Rafa dan Rio yang awalnya masih asik berbincang seolah melupakan Adhisti yang menunggu, tiba-tiba berhenti berbicara. Keduanya langsung saling menatap serius. 

“Adhisti, Raf!!” pekik Rio langsung menoleh ke arah kamar Adhisti.

“Sialan! Gue lupa ninggalin dia sendirian!” pekik Rafa langsung melompat dari sofa menuju kamar Adhisti.

“Chaay!! Lo kenapa?! Woe buka pintunya!!” pekik Rafa yang tak lagi lirih sambil terus menggedor pintu kamar Adhisti. 

“Didobrak aja, Raf!
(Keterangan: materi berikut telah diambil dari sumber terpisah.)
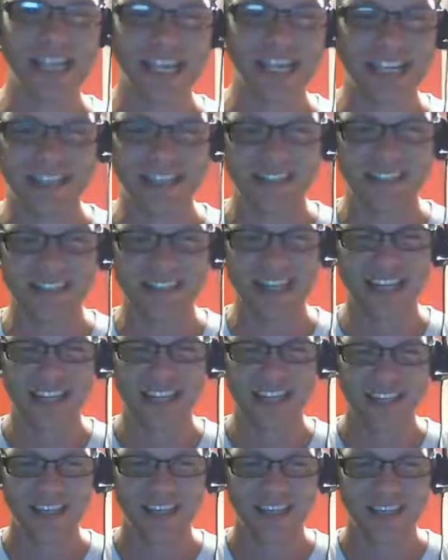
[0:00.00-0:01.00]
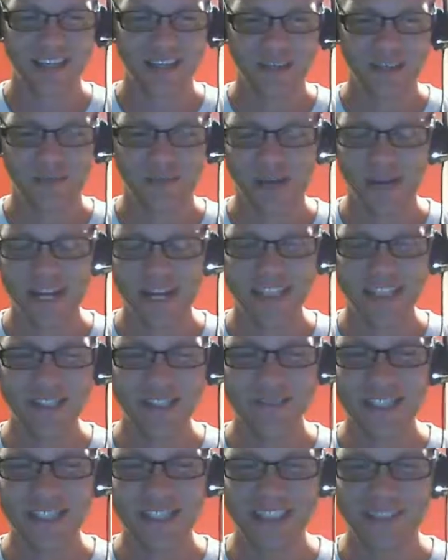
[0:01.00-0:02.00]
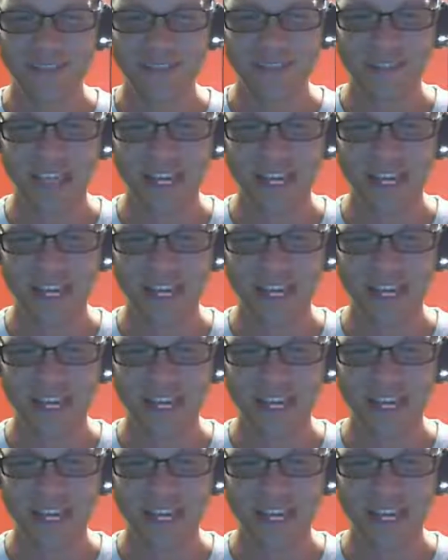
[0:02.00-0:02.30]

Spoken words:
And he's like, why do you need to know that?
Suaranya kaya benda jatuh!” saran Rio. Seolah mendapat ide brilian, Rafa tak lagi menghitung detik, ia segera menabrakkan tubuhnya ke pintu itu hingga terbuka sempurna.

“Chaaya!!” teriak Rafa saat melihat adiknya itu terbaring di lantai sambil memegangi perut bagian kanannya. 

Suara Adhisti yang terus merintih semakin membuat Rafa tak kuasa menahan kekhawatirannya.

“Lo ngapain bego?! Lo naik tangga?! Kan udah gue bilang tunggu gue, Chaay! Kenapa jadi adek ngeyel banget sih, hah!!” sergah Rafa langsung mengangkat sebagian tubuh Adhisti ke pangkuannya.

“Bang, ada mayat di atas! Ada tangan sama kepala, Bang! Itu manusia! Bukan kucing apalagi tikus!” tutur Adhisti langsung membuat Rafa dan Rio terdiam bisu.

“Mayat?” celetuk Rio akhirnya.

Bukannya menanyakan bagaimana kronologinya, Rio malah langsung keluar dari kamar Adhisti sambil membuka ponselnya.

“Halo kantor polisi? Apartemen Bumi Tua 1996 unit 706, ada mayat busuk di sini!” 

“Anjing! Kenapa lo manggil polisi, Bang!! Gak ada yang boleh panggil polisi!!” sergah Adhisti yang kala itu tengah dituntun Rafa keluar kamar. 

Dengan penuh emosi ia membanting ponsel Rio ke lantai hingga tak lagi menyala.

“Chaay, kenapa lo marah? Kalau itu benar mayat manusia kasus ini harus dibawa ke kepolisian, Chaay!” sela Rafa.

“Gak boleh!! Gue mohon Bang, jangan!!”